#### GOAL OF THE EXERCISE
Produce a verbatim transcription of the entries, with all pictures omitted.
____________
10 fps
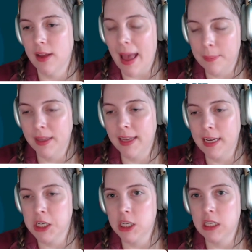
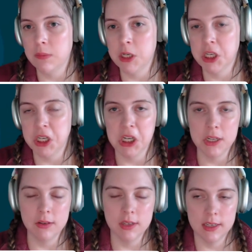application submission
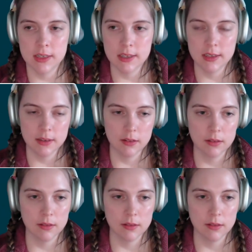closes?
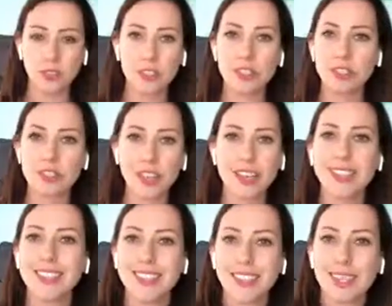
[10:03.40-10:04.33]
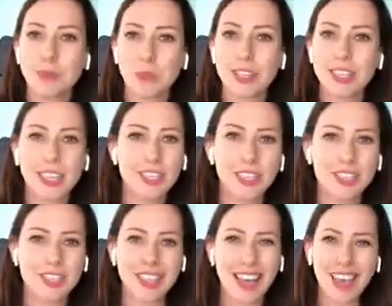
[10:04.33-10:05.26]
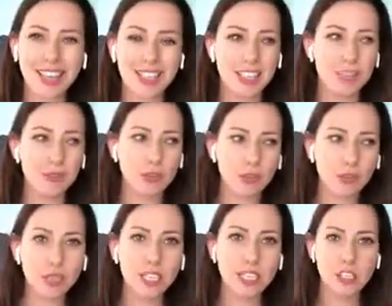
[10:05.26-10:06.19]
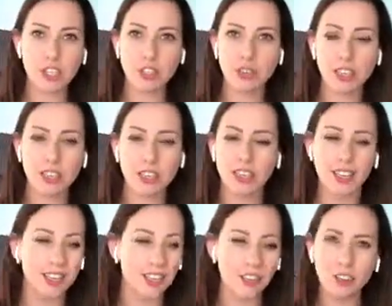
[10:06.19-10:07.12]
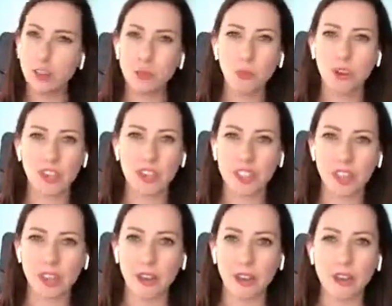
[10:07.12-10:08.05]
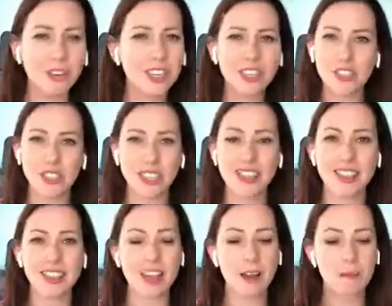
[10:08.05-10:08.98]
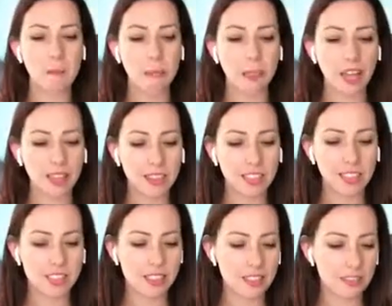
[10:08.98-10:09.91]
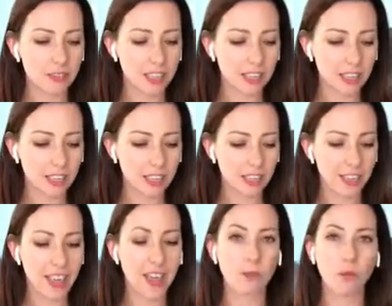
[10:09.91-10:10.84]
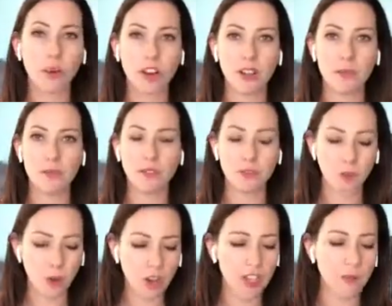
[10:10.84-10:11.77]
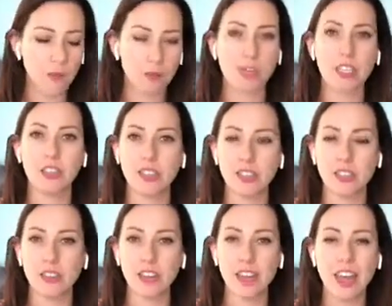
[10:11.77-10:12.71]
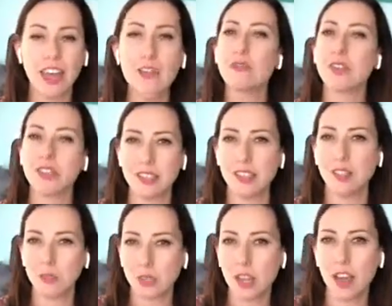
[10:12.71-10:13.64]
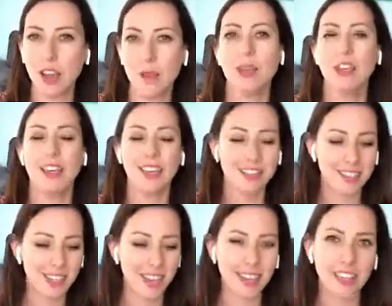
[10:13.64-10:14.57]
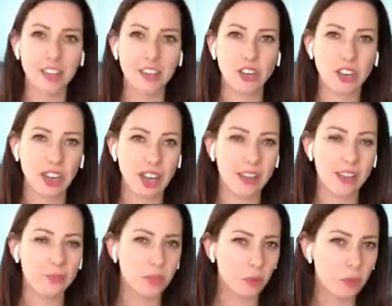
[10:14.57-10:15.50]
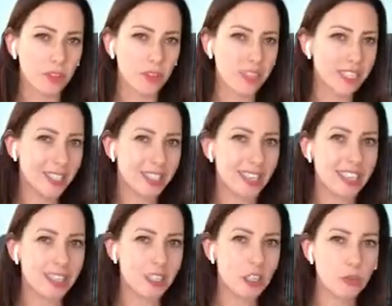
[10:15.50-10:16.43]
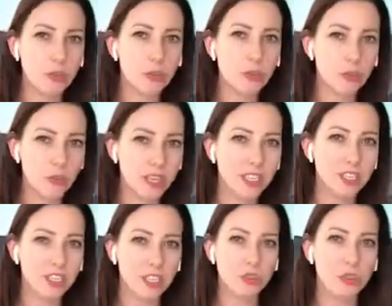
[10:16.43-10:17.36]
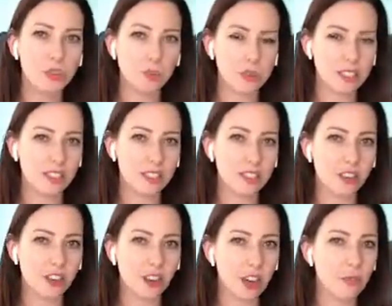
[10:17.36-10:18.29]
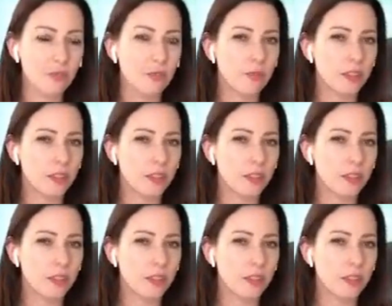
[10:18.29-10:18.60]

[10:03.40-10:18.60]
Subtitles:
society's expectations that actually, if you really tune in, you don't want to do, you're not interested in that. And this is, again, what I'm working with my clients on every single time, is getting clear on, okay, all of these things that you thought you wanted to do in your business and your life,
____________
#### TASK RESULT
10 fps
application submission
closes?
[10:03.40-10:04.33]
[10:04.33-10:05.26]
[10:05.26-10:06.19]
[10:06.19-10:07.12]
[10:07.12-10:08.05]
[10:08.05-10:08.98]
[10:08.98-10:09.91]
[10:09.91-10:10.84]
[10:10.84-10:11.77]
[10:11.77-10:12.71]
[10:12.71-10:13.64]
[10:13.64-10:14.57]
[10:14.57-10:15.50]
[10:15.50-10:16.43]
[10:16.43-10:17.36]
[10:17.36-10:18.29]
[10:18.29-10:18.60]

[10:03.40-10:18.60]
Subtitles:
society's expectations that actually, if you really tune in, you don't want to do, you're not interested in that. And this is, again, what I'm working with my clients on every single time, is getting clear on, okay, all of these things that you thought you wanted to do in your business and your life,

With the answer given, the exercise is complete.